Trotte putain ? Ce patronyme surprenant ne vous aura sans doute pas laissé indifférent.
Il s’agit tout simplement du nom du lieu-dit où se trouve une parcelle de vignes centenaires.
Ce nom pourrait être inspiré de l’expression utilisée autrefois par les vignerons pour stimuler leur compagnon de travail à 4 pattes. Pas de mécanisation à l’époque ! Mais une bonne dose de courage, d’huile de coude et d’entente avec son cheval, histoire de ne pas transformer son passage en un désastreux arrachage de ceps.

Cette parcelle de 70 ares de Pineau d’Aunis a été plantée en 1905, après la crise du phylloxéra. C’est aujourd’hui le théâtre de curiosités viticoles, puisqu’on y travaille encore de manière ancestrale. En effet, un désherbage mécanique par traction animale y est pratiqué grâce à un outil spécialement adaptés à nos chevaux de trait. Quand les conditions météorologiques de l’année le permettent, cette parcelle de Trotte Putain est stimulée, enrichie et protégée avec des composés naturels alternatifs tels que des purins, macérations, déjections de lombrics, etc. Elle est en somme un lieu d’expérimentation de nouvelles pratiques plus douces pour la vigne et son environnement.

La Vigne Trotte-Putain
La Vigne Trotte-Putain

La récolte produite sur cette parcelle aura le privilège d’être vendangée à la main, un rendez-vous annuel mariant authenticité et convivialité, avec un petit air d’autrefois… à croquer (on ne peut pas s’empêcher de goûter à ces baies juteuses !). Une partie de la vendange sera immédiatement pressée puis vinifiée au plus simple comme pour nos autres vins et nous permettra d’obtenir notre Gris Trotte Putain, un vin sec, minéral et frais, à la robe rose pâle et aux arômes légèrement poivrés.
La seconde partie de la vendange sera placée en cuve pour obtenir une macération du jus et des baies de raisin et ainsi obtenir, après vinification, notre Rubis Trotte putain, minéral et frais, mais cette fois à la robe rubis clair et aux notes légèrement épicées et poivrées.

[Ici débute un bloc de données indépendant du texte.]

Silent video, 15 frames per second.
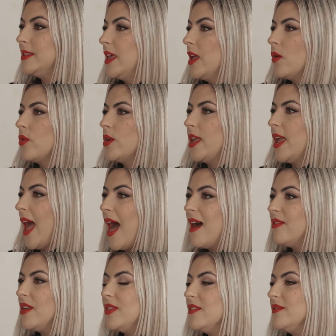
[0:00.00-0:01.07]
they already have
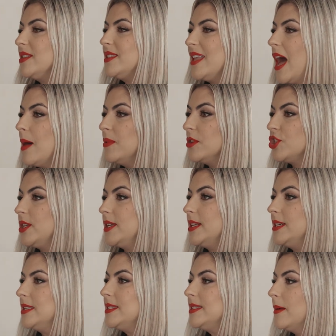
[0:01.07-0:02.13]
it, they've established it, and
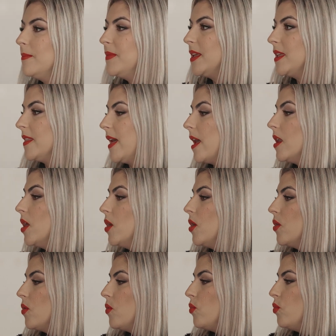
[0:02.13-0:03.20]
it's something that
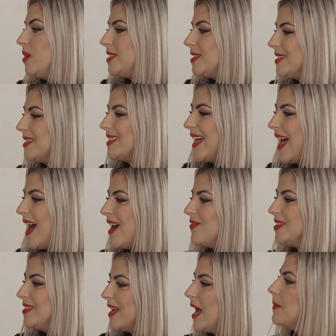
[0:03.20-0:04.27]
we still
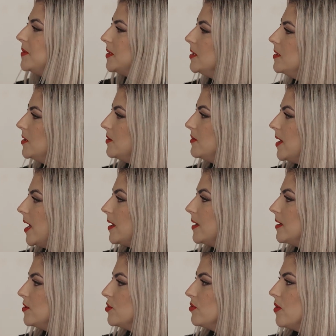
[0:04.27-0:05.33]
haven't tapped into yet
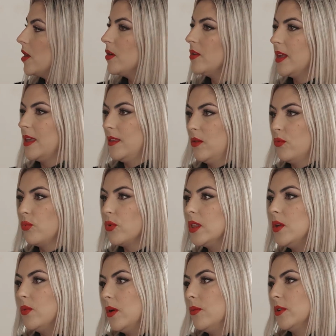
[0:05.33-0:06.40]
in Toronto, and I think
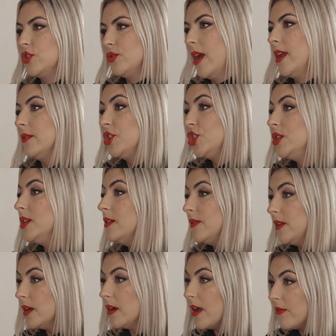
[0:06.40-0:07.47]
really what we're trying to achieve
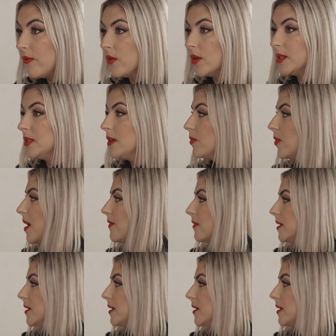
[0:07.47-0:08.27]
here at Forest Hill Private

Pour ces deux cuvées, l’objectif est de parvenir à les mettre en bouteille sans sulfites ajoutés (ni autre intrant) pour vous proposer un produit toujours plus authentique. Cela nécessite du temps, une observation fine et de la patience, pour en quelque sorte réussir à « apprivoiser » cette matière vivante qu’est le vin.